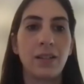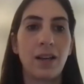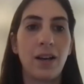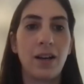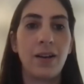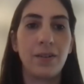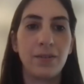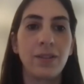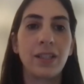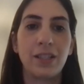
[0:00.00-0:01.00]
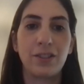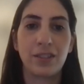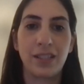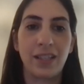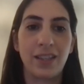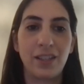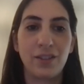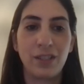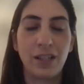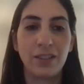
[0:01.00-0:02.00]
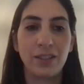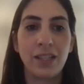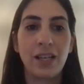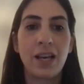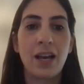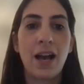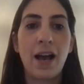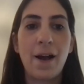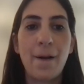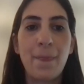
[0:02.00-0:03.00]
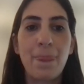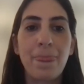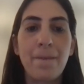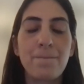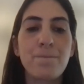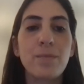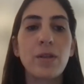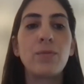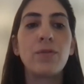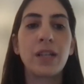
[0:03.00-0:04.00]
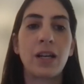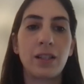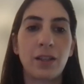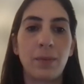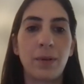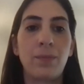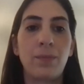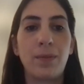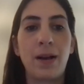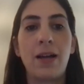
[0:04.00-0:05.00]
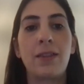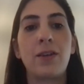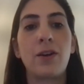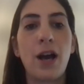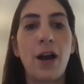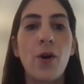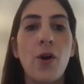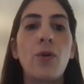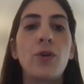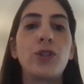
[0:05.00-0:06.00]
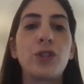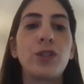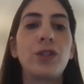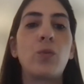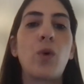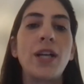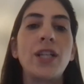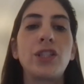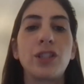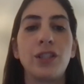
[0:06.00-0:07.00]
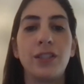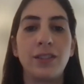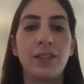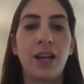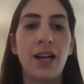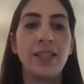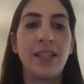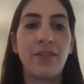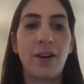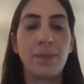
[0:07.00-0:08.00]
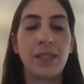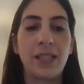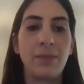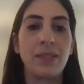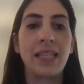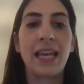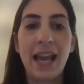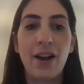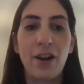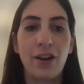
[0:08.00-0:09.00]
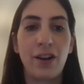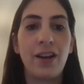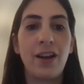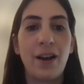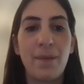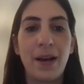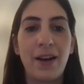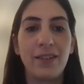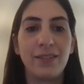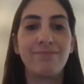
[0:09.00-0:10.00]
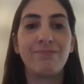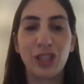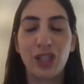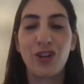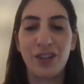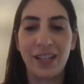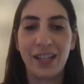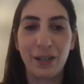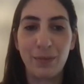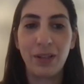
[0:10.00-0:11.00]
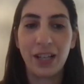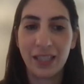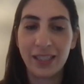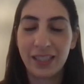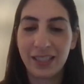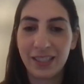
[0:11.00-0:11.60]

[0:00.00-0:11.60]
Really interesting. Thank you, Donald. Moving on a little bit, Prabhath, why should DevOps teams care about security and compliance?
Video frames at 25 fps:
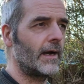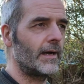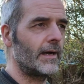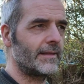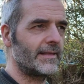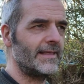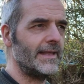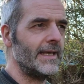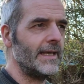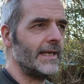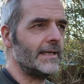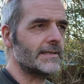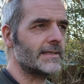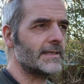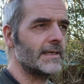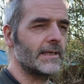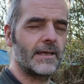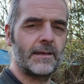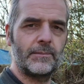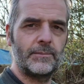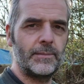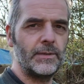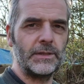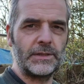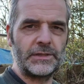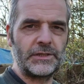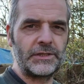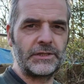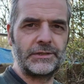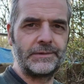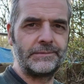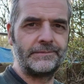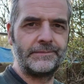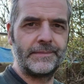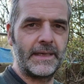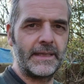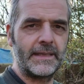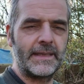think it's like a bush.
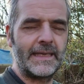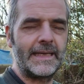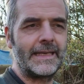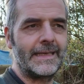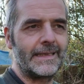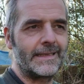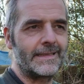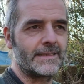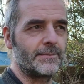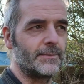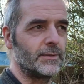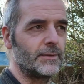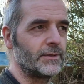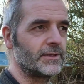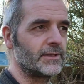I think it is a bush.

### Work to complete
Word for word, output the lines from the line bearing "[0:09.00-0:10.00]" through the end of the records above, and only those, without the pictures.

### Result of this task
[0:09.00-0:10.00]
[0:10.00-0:11.00]
[0:11.00-0:11.60]

[0:00.00-0:11.60]
Really interesting. Thank you, Donald. Moving on a little bit, Prabhath, why should DevOps teams care about security and compliance?
Video frames at 25 fps:
think it's like a bush.
I think it is a bush.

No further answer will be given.